## Listed entries:

^^^^^^^^

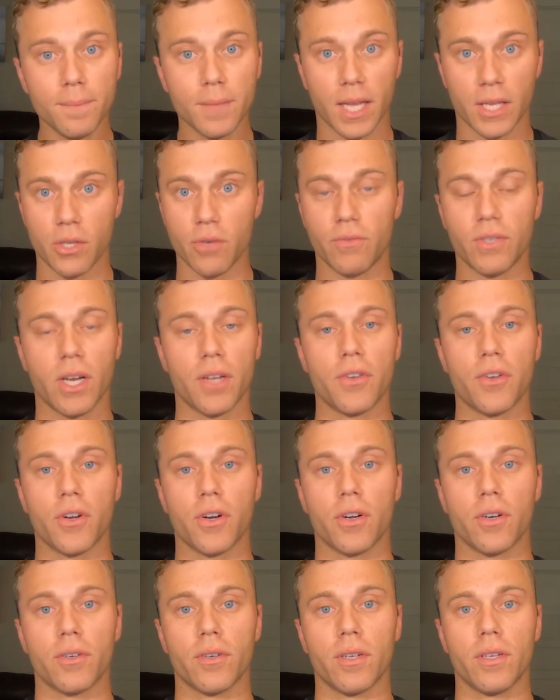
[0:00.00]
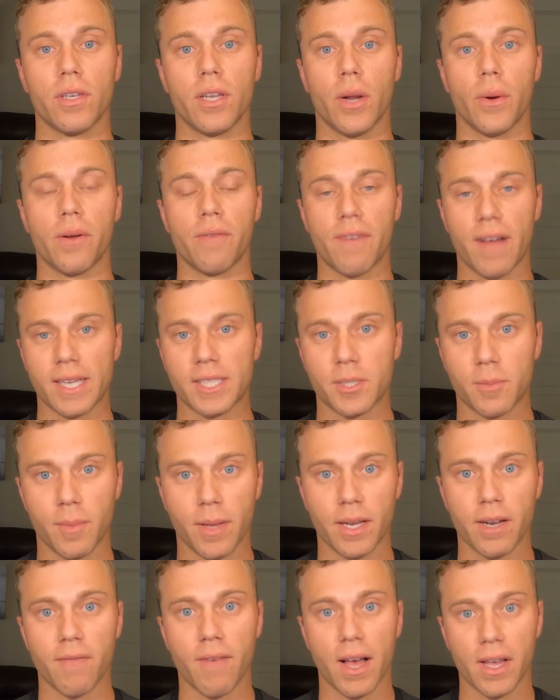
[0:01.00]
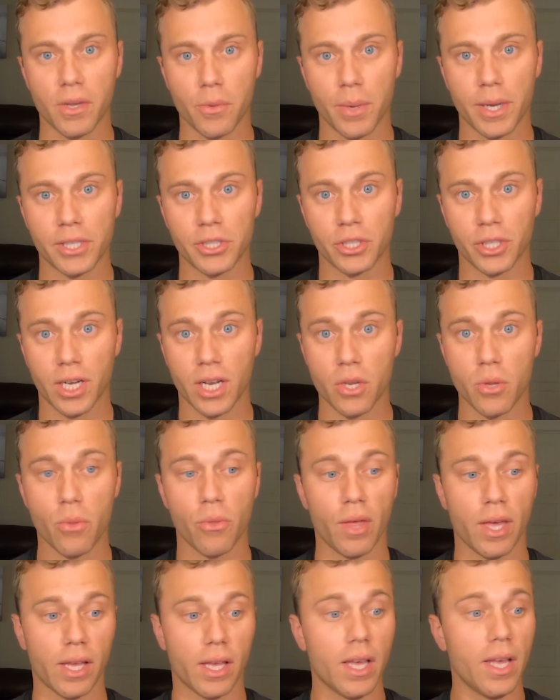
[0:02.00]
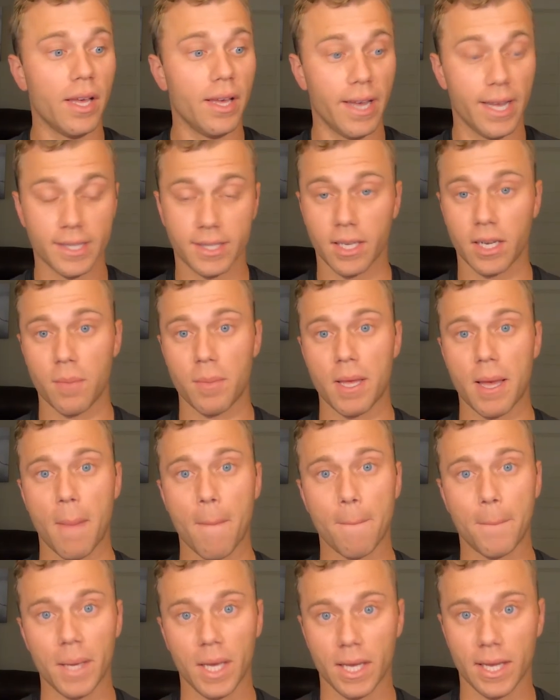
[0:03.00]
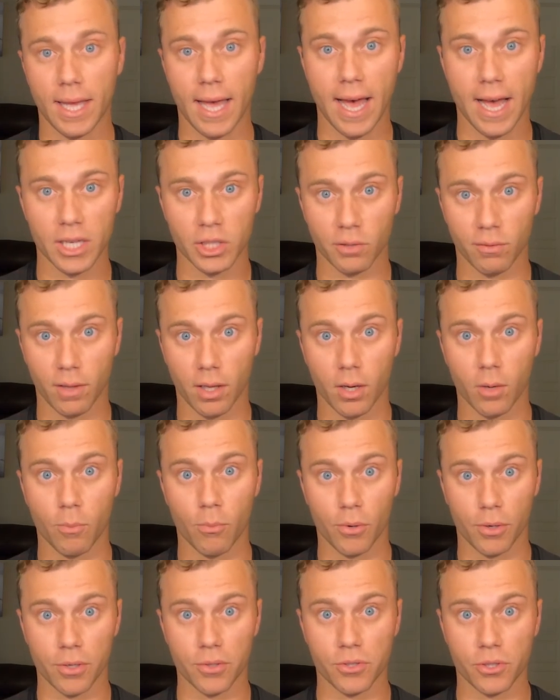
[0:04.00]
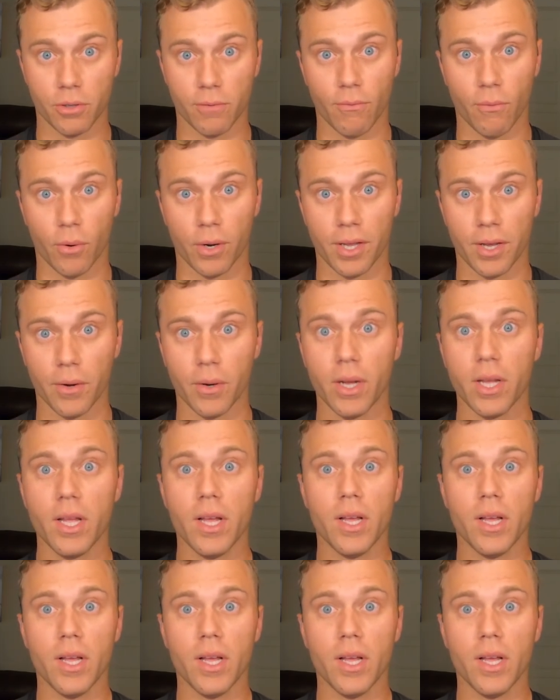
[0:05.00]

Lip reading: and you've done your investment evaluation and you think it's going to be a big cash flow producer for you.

^^^^^^^^

## How to complete this task:
Repeat the records word for word. Leave out whatever pictures they hold.

## Exercise result:
[0:00.00]
[0:01.00]
[0:02.00]
[0:03.00]
[0:04.00]
[0:05.00]

Lip reading: and you've done your investment evaluation and you think it's going to be a big cash flow producer for you.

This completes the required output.